[Opening SOURCE DATA section]

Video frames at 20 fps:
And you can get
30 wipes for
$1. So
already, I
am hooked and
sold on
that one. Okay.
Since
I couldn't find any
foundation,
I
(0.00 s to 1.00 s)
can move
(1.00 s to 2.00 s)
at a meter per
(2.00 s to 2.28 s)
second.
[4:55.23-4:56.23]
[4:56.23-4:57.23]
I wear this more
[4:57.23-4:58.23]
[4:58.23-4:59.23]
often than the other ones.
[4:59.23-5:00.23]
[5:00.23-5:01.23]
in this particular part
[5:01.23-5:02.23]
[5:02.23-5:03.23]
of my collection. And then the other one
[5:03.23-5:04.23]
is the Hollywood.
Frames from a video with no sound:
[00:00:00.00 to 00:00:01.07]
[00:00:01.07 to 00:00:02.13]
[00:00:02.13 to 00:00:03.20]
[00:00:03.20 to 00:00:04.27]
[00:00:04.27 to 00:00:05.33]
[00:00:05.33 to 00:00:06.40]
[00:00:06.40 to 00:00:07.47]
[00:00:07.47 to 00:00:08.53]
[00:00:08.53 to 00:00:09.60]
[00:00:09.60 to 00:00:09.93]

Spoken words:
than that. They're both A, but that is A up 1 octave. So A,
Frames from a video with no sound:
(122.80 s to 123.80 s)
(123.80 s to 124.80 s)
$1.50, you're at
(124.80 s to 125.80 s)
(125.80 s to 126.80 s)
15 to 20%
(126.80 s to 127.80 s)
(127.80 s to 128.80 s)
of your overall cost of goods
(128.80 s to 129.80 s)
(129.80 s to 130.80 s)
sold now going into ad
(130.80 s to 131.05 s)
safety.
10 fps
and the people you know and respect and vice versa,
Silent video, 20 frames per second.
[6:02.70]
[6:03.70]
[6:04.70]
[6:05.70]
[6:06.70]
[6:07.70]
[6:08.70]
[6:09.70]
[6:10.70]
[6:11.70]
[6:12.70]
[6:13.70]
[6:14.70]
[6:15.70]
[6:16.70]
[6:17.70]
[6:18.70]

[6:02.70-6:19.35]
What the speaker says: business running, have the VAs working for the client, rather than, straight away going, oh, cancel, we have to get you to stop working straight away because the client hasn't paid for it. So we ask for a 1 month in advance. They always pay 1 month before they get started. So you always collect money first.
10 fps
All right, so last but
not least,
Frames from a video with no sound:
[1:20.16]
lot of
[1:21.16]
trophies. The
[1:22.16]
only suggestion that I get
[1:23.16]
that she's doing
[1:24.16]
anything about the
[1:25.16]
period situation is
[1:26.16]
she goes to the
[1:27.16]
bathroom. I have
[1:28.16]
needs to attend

[Closing SOURCE DATA section]

TASK BRIEF: Every line of the data above should be retyped precisely.

TASK OUTPUT:
Video frames at 20 fps:
And you can get
30 wipes for
$1. So
already, I
am hooked and
sold on
that one. Okay.
Since
I couldn't find any
foundation,
I
(0.00 s to 1.00 s)
can move
(1.00 s to 2.00 s)
at a meter per
(2.00 s to 2.28 s)
second.
[4:55.23-4:56.23]
[4:56.23-4:57.23]
I wear this more
[4:57.23-4:58.23]
[4:58.23-4:59.23]
often than the other ones.
[4:59.23-5:00.23]
[5:00.23-5:01.23]
in this particular part
[5:01.23-5:02.23]
[5:02.23-5:03.23]
of my collection. And then the other one
[5:03.23-5:04.23]
is the Hollywood.
Frames from a video with no sound:
[00:00:00.00 to 00:00:01.07]
[00:00:01.07 to 00:00:02.13]
[00:00:02.13 to 00:00:03.20]
[00:00:03.20 to 00:00:04.27]
[00:00:04.27 to 00:00:05.33]
[00:00:05.33 to 00:00:06.40]
[00:00:06.40 to 00:00:07.47]
[00:00:07.47 to 00:00:08.53]
[00:00:08.53 to 00:00:09.60]
[00:00:09.60 to 00:00:09.93]

Spoken words:
than that. They're both A, but that is A up 1 octave. So A,
Frames from a video with no sound:
(122.80 s to 123.80 s)
(123.80 s to 124.80 s)
$1.50, you're at
(124.80 s to 125.80 s)
(125.80 s to 126.80 s)
15 to 20%
(126.80 s to 127.80 s)
(127.80 s to 128.80 s)
of your overall cost of goods
(128.80 s to 129.80 s)
(129.80 s to 130.80 s)
sold now going into ad
(130.80 s to 131.05 s)
safety.
10 fps
and the people you know and respect and vice versa,
Silent video, 20 frames per second.
[6:02.70]
[6:03.70]
[6:04.70]
[6:05.70]
[6:06.70]
[6:07.70]
[6:08.70]
[6:09.70]
[6:10.70]
[6:11.70]
[6:12.70]
[6:13.70]
[6:14.70]
[6:15.70]
[6:16.70]
[6:17.70]
[6:18.70]

[6:02.70-6:19.35]
What the speaker says: business running, have the VAs working for the client, rather than, straight away going, oh, cancel, we have to get you to stop working straight away because the client hasn't paid for it. So we ask for a 1 month in advance. They always pay 1 month before they get started. So you always collect money first.
10 fps
All right, so last but
not least,
Frames from a video with no sound:
[1:20.16]
lot of
[1:21.16]
trophies. The
[1:22.16]
only suggestion that I get
[1:23.16]
that she's doing
[1:24.16]
anything about the
[1:25.16]
period situation is
[1:26.16]
she goes to the
[1:27.16]
bathroom. I have
[1:28.16]
needs to attend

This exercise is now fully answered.